#### WORK REQUEST
Type again, exactly, the lines below from the start through the line that includes "[00:01:30.04 to 00:01:31.09]".

#### DATA TO USE
= Beginning of Section =

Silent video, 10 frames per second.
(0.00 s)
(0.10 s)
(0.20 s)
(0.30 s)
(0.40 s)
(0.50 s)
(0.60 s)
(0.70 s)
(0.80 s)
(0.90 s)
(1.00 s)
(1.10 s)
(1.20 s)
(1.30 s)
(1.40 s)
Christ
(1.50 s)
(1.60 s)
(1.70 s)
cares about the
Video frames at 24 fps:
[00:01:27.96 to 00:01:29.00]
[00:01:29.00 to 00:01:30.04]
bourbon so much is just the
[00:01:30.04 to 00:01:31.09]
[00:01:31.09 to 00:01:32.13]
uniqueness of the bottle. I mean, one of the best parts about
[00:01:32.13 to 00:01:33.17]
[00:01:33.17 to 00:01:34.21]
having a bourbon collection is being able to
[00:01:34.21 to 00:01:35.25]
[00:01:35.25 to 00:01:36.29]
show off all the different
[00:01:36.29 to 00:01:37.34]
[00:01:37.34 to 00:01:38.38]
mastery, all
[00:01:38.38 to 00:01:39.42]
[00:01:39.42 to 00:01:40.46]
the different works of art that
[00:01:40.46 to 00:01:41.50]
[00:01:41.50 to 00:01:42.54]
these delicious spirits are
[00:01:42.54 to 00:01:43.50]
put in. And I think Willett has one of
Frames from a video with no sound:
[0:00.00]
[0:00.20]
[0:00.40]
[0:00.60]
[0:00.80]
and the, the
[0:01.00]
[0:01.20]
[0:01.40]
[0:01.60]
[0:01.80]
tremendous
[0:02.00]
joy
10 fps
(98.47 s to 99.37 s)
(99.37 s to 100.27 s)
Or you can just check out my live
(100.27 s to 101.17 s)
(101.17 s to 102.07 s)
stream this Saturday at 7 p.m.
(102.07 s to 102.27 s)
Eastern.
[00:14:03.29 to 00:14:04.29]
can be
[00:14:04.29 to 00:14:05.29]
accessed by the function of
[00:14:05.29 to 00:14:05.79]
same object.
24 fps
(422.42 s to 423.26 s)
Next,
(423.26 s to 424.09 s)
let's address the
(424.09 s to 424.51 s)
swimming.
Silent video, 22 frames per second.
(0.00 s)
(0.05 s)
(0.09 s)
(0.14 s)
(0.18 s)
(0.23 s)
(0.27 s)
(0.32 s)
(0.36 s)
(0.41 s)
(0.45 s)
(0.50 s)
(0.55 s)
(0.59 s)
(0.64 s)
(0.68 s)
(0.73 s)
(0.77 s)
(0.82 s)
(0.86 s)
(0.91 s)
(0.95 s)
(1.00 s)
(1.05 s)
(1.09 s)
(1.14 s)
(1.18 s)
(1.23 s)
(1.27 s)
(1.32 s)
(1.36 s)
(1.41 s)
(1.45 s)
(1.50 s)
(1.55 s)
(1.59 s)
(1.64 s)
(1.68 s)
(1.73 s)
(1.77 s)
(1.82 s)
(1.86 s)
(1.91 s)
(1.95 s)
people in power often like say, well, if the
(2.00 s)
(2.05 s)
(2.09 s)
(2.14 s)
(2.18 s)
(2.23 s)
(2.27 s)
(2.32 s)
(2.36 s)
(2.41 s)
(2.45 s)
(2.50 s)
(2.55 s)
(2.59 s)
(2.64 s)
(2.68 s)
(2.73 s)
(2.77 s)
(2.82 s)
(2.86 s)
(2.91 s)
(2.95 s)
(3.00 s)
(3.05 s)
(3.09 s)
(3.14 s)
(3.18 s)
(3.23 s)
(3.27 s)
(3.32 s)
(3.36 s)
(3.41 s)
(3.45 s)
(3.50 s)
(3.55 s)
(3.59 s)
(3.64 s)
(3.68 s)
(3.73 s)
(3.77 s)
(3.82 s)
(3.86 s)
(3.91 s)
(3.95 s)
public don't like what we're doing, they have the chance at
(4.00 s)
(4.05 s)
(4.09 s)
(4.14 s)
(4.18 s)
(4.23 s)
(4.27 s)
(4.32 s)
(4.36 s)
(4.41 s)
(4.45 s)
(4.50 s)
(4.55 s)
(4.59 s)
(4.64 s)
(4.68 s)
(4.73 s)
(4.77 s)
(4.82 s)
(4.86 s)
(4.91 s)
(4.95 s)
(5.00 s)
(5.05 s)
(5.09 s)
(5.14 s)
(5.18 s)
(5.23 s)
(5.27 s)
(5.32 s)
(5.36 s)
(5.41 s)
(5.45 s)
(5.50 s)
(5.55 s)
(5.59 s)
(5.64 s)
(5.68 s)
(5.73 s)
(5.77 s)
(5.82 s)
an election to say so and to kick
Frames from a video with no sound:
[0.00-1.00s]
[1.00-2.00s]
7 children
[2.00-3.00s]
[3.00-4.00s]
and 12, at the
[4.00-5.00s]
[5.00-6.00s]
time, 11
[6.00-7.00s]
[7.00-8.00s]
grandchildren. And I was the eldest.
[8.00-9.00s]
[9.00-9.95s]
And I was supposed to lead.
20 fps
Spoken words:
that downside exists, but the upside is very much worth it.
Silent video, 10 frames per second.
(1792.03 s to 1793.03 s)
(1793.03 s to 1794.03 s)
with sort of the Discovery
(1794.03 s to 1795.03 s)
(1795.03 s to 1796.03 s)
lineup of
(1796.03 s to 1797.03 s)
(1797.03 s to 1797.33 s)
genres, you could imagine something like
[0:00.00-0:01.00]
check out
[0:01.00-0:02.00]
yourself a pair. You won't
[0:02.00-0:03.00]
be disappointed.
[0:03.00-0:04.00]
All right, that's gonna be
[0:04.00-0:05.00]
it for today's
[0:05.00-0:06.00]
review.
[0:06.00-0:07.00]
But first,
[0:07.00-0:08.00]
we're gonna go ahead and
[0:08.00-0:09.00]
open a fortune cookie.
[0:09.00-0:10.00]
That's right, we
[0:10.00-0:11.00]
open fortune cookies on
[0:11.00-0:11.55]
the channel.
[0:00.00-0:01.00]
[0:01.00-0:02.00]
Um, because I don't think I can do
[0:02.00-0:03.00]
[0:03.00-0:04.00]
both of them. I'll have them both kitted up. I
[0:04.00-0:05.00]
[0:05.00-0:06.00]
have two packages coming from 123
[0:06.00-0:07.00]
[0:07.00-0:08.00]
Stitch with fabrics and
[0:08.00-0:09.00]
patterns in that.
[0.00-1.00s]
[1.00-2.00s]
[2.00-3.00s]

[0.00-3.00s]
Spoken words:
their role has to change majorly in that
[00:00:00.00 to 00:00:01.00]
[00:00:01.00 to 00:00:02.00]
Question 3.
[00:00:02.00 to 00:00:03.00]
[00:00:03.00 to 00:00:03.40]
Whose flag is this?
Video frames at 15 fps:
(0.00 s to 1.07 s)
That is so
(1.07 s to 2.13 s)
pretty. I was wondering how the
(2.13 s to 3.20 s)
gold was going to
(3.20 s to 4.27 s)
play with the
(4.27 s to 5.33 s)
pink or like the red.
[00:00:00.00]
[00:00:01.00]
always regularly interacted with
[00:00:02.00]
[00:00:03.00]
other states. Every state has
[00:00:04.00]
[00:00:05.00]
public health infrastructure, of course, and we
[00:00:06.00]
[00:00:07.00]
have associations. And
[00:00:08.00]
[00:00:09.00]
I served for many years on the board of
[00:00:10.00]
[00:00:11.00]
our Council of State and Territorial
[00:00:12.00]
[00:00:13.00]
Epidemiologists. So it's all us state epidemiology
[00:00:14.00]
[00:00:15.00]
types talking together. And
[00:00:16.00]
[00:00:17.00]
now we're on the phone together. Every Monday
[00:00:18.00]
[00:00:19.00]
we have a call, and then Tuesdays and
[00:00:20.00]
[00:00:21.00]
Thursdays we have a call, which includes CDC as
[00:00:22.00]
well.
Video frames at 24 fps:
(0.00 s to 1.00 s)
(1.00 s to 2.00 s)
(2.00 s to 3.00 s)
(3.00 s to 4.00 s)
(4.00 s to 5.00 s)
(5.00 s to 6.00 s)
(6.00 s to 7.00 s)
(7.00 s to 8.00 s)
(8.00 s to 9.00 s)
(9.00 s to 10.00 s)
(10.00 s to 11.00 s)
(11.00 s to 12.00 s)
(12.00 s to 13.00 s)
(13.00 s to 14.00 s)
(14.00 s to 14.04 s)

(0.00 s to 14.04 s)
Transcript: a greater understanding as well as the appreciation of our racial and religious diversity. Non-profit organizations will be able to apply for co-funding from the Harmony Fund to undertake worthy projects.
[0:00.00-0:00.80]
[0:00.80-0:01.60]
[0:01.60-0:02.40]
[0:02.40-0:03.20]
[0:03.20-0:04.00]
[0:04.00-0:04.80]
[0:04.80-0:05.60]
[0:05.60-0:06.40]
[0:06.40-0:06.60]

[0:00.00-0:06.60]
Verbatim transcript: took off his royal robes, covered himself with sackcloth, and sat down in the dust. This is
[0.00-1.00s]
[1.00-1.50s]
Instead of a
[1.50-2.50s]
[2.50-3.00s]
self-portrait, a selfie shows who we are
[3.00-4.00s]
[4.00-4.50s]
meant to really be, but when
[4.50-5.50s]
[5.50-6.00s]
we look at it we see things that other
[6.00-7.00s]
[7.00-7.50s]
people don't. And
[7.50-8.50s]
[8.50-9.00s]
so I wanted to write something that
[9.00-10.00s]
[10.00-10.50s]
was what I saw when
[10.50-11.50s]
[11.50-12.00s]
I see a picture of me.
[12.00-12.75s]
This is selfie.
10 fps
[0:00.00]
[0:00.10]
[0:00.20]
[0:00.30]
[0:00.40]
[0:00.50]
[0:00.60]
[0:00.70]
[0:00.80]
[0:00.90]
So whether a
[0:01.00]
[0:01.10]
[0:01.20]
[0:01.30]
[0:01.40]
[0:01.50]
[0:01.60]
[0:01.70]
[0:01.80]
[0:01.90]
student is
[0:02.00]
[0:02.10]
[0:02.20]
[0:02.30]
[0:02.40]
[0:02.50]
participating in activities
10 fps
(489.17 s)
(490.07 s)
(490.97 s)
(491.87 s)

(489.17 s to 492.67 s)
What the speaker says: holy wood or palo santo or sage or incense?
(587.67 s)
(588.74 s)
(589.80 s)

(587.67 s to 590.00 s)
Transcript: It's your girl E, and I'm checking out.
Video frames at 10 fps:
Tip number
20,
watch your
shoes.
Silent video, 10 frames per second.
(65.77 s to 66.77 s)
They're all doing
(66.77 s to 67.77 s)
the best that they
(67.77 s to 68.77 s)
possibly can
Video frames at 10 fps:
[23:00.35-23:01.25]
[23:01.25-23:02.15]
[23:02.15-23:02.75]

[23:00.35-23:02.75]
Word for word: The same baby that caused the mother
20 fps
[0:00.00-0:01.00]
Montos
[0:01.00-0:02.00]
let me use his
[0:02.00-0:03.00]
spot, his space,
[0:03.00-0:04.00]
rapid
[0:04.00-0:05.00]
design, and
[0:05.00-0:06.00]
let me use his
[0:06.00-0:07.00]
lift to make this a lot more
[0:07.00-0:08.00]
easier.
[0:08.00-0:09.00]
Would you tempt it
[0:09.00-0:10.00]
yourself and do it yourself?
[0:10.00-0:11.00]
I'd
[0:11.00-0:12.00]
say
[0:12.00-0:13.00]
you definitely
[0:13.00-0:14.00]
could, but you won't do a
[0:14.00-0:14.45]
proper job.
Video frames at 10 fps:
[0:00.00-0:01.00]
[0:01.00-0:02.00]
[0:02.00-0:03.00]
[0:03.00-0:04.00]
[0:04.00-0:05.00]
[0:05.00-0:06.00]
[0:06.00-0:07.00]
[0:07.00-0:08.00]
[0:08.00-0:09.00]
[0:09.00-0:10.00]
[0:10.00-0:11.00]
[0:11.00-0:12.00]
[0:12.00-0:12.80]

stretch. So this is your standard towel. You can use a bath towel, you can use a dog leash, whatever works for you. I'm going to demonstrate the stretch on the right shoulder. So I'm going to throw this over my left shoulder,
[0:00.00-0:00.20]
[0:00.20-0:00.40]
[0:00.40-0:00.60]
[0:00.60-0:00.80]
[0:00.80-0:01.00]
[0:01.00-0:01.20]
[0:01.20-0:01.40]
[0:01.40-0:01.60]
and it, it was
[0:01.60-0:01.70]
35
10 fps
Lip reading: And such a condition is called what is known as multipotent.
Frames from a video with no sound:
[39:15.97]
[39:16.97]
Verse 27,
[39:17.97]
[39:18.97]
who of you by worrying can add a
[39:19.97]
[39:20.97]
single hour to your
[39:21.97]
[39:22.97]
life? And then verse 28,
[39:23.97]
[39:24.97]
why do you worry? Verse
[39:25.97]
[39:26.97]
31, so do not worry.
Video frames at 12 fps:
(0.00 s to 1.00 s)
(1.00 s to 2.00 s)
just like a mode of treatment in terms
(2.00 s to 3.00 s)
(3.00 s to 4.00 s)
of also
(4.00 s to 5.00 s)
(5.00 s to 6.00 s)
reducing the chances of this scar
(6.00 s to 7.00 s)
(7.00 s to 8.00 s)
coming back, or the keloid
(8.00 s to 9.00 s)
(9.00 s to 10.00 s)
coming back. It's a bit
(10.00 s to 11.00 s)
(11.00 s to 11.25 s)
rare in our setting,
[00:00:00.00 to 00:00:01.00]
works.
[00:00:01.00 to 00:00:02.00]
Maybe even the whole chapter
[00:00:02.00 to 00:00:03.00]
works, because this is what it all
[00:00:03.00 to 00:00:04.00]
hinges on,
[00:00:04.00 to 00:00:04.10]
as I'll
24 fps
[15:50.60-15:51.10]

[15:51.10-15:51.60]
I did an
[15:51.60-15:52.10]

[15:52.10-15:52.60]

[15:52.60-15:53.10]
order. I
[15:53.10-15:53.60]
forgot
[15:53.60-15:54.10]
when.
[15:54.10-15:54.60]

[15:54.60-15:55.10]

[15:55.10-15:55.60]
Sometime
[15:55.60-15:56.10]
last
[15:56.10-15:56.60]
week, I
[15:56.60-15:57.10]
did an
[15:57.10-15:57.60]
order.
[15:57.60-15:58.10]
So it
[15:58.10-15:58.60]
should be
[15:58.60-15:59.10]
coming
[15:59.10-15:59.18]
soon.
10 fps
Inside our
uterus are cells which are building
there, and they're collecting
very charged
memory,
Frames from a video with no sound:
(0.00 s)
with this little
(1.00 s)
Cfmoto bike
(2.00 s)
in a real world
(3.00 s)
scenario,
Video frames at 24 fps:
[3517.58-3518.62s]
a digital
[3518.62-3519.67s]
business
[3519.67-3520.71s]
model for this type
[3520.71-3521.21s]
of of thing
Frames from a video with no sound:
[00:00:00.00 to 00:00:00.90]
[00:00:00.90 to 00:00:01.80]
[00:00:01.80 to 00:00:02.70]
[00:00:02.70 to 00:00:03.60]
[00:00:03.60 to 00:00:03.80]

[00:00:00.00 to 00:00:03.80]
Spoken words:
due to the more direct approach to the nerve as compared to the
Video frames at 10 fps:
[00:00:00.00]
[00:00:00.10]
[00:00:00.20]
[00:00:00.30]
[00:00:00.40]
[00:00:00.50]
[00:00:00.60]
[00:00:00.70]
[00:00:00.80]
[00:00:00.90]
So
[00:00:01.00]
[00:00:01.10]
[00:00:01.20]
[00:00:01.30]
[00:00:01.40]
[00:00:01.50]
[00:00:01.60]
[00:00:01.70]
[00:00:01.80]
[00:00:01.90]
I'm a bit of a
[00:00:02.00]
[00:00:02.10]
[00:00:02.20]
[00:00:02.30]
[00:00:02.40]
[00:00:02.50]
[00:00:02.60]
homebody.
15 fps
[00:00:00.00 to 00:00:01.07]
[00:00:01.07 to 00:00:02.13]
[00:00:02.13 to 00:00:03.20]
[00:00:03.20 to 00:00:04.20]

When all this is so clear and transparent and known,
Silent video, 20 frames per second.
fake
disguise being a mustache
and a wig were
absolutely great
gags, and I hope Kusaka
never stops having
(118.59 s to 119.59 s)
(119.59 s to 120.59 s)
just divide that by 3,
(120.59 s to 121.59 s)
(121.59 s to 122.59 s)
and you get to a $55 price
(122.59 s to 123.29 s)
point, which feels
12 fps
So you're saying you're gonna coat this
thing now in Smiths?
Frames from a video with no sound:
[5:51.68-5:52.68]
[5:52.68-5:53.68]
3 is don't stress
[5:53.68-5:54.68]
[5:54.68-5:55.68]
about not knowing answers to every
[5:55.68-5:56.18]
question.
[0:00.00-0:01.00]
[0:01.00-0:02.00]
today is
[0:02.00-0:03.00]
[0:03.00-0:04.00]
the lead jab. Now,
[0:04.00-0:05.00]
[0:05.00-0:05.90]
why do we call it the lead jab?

= End of Section =

#### TASK RESULT
Silent video, 10 frames per second.
(0.00 s)
(0.10 s)
(0.20 s)
(0.30 s)
(0.40 s)
(0.50 s)
(0.60 s)
(0.70 s)
(0.80 s)
(0.90 s)
(1.00 s)
(1.10 s)
(1.20 s)
(1.30 s)
(1.40 s)
Christ
(1.50 s)
(1.60 s)
(1.70 s)
cares about the
Video frames at 24 fps:
[00:01:27.96 to 00:01:29.00]
[00:01:29.00 to 00:01:30.04]
bourbon so much is just the
[00:01:30.04 to 00:01:31.09]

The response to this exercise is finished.